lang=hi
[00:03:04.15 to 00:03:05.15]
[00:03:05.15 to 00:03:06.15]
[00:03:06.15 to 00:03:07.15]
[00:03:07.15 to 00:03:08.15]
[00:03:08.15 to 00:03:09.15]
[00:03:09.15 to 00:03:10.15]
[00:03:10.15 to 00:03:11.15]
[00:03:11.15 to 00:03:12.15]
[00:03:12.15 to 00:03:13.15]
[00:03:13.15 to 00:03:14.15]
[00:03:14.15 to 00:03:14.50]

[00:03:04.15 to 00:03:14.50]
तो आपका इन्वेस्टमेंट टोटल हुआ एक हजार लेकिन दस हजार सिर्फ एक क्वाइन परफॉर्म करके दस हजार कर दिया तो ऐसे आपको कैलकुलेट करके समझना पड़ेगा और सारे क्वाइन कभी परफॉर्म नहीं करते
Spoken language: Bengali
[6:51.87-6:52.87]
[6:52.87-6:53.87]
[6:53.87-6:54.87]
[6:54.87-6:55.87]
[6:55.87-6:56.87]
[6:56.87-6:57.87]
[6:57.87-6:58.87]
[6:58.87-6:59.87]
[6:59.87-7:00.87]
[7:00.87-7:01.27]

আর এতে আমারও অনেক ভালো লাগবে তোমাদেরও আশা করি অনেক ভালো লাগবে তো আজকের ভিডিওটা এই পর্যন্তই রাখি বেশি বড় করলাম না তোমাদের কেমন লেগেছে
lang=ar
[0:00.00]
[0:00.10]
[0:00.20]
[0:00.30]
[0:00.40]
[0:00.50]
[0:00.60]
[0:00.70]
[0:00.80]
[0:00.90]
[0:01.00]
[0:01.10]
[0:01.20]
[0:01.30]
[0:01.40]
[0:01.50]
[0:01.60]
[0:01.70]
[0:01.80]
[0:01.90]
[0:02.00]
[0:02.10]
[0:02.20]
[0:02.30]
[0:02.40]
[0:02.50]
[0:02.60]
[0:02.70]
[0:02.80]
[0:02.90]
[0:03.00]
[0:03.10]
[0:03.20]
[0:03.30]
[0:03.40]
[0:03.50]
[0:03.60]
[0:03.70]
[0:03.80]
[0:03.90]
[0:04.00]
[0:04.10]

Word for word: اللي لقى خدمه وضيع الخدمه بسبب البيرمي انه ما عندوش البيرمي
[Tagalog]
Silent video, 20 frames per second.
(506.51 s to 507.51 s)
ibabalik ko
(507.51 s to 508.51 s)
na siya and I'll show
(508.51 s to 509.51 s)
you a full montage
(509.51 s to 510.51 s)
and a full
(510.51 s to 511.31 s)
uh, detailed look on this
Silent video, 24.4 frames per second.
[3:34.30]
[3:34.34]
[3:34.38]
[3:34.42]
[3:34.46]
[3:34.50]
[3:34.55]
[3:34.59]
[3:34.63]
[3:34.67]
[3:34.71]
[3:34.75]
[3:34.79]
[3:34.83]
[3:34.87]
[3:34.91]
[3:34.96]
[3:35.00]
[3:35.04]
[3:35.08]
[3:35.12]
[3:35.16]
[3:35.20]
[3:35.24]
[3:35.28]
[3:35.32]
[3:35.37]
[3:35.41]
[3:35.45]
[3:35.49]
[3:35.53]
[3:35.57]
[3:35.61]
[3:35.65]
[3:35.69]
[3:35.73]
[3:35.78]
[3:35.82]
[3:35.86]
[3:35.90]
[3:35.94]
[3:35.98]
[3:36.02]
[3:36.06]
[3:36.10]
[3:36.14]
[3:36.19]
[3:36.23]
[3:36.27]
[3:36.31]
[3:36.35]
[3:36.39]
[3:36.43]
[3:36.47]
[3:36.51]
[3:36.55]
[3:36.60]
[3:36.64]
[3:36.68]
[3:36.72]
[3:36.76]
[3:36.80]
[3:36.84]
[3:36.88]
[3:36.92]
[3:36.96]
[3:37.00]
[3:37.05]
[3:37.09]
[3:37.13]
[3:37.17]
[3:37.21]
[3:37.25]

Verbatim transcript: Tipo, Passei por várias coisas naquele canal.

______

Problem to work on
Only lines containing the word "frames" should be copied from the material above.

Solution for this task
Silent video, 20 frames per second.
Silent video, 24.4 frames per second.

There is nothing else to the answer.